Mohawk Geese

Starting right now, whenever you see a goose call it a Mohawk Goose, or maybe a Cayuga Goose — anything but a Canadian Goose. These geese are much older than that.

Keeping things in perspective, the Mohawk are celebrating 100,000 years here in this general area; it’s quite a big anniversary. Canada moved in for a little visit only 150 years ago but they suddenly started calling our geese, their geese. Not cool Canada! Maybe we should start a cheesy hashtag like #notyourgeese or something.

It’s bad enough they spread lies saying that all our land is officially theirs (99 per cent of Canada is either unceded or under indigenous land claim, according to author Adrian Jacobs) but claiming our animals like that is just throwing salt in the gaping wounds.

They are not even “our” animals per se; it’s just that before 1492 they belonged to no one. They weren’t “indigenous” animals or anything other than living creatures, wild and free. The oral tradition of the Haudenosaunee groups them into the two legged or four legged and the water creatures.

It would be a major worldview shift for most, but for the last 99,850 years or so we thought of these creatures not as animals but more like sentient beings that we are related to. Basic science agrees, we are all made of stardust.

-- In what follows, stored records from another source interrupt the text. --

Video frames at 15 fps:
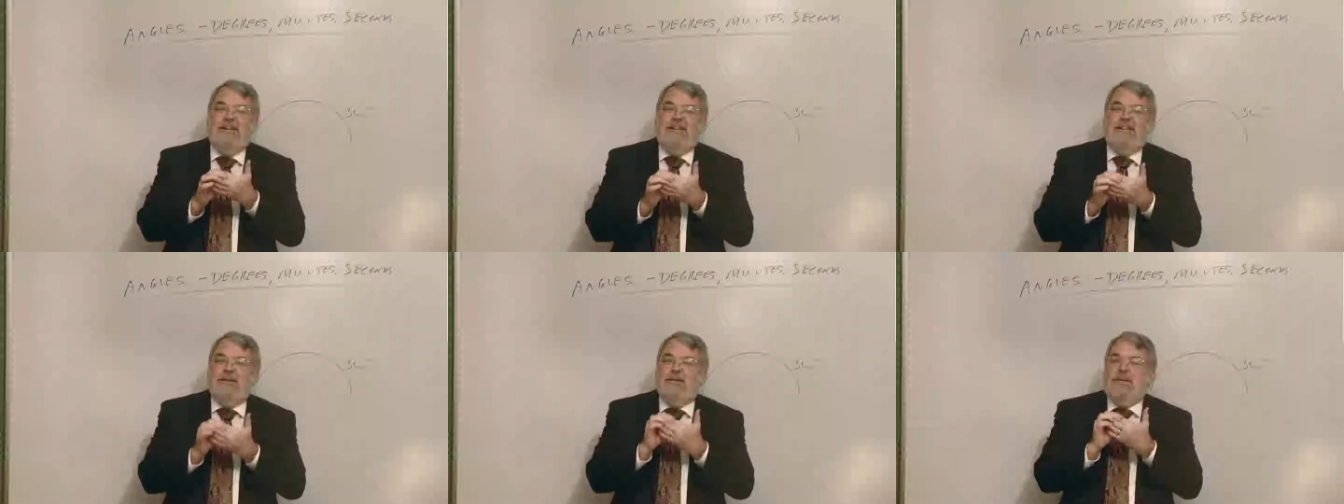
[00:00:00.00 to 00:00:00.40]

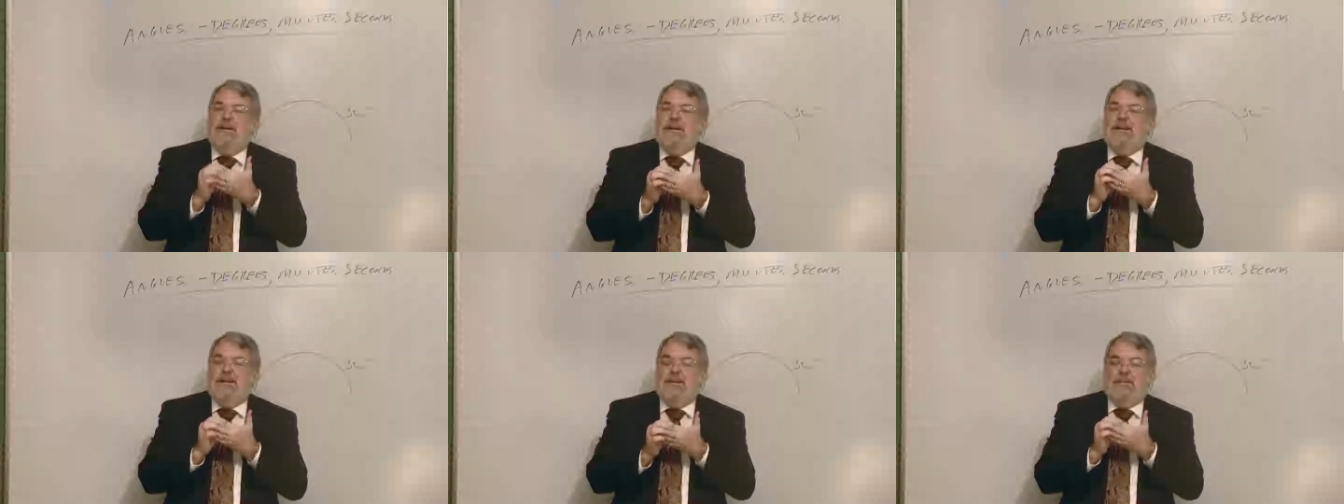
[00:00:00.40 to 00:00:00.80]
Then when
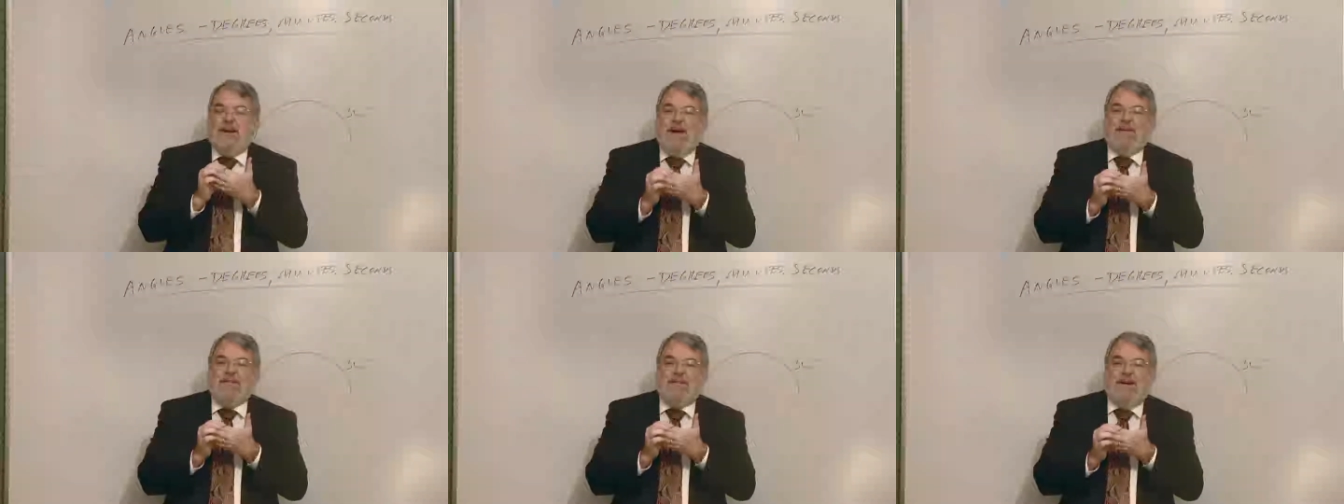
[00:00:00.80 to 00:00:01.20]
we get
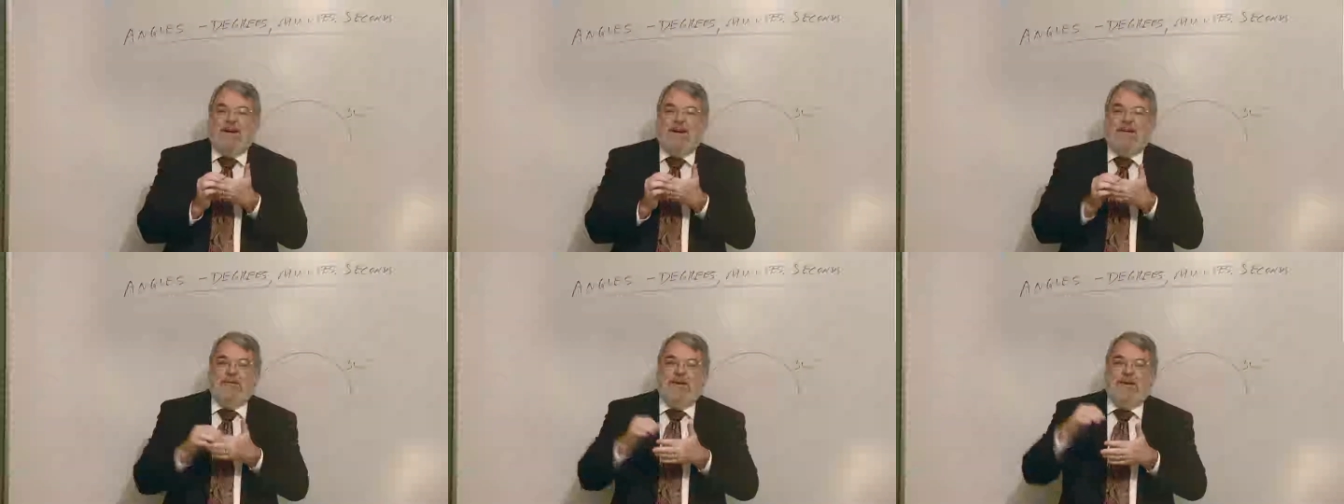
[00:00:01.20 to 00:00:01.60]
past
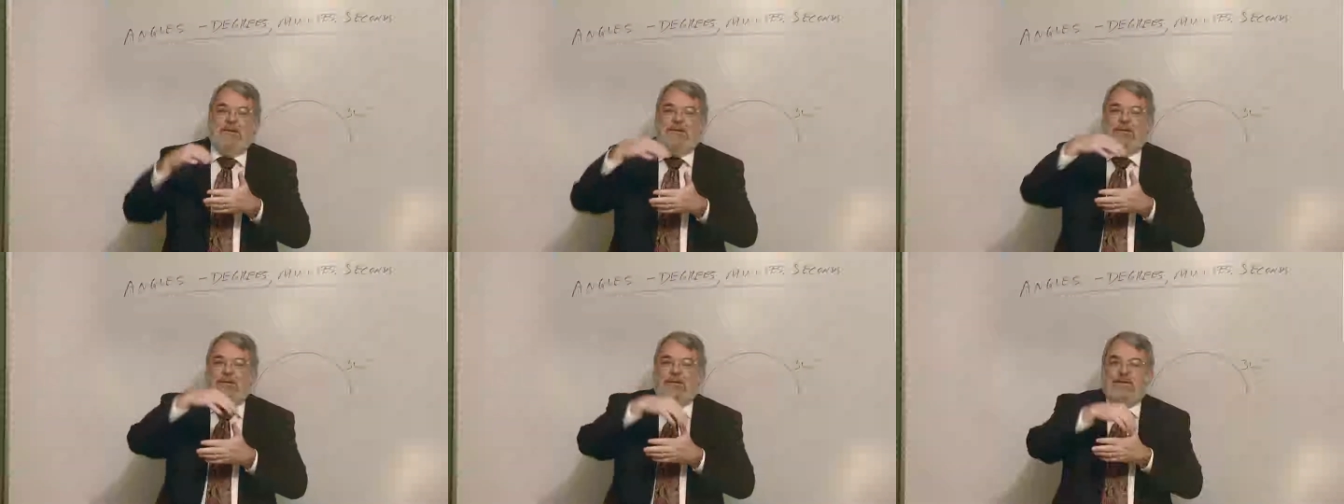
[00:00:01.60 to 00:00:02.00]
9, we
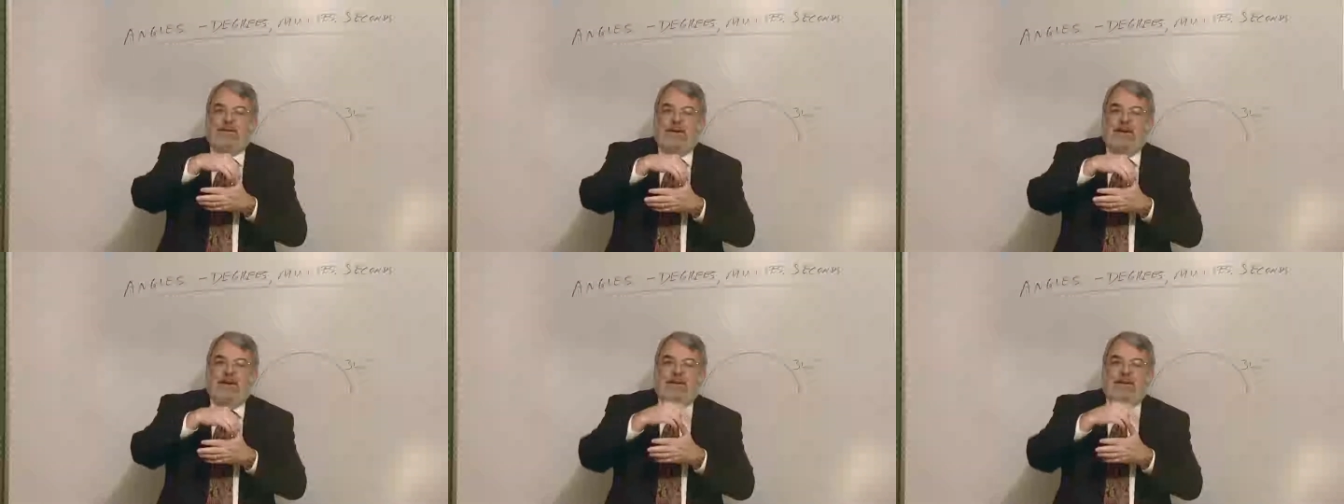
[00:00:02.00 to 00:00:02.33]
introduce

The dominant Christian worldview enforces the Gregorian calendar, but why can’t we decolonize by simply using the Mayan calendar? It’s the year 13.0.4.8.14 really. This same Eurocentric worldview sees land and creatures as untapped natural resources that must be “subdued” בשַׁכּ (Gen. 1:28).

Stokely Carmichael said that all Abrahamic religions are rightly African religions. So for 2,000 years the Roman Crusaders and their minions have been pretty busy misappropriating religions and conquering the earth. I guess these poor geese are just another casualty in the wars of global dominion.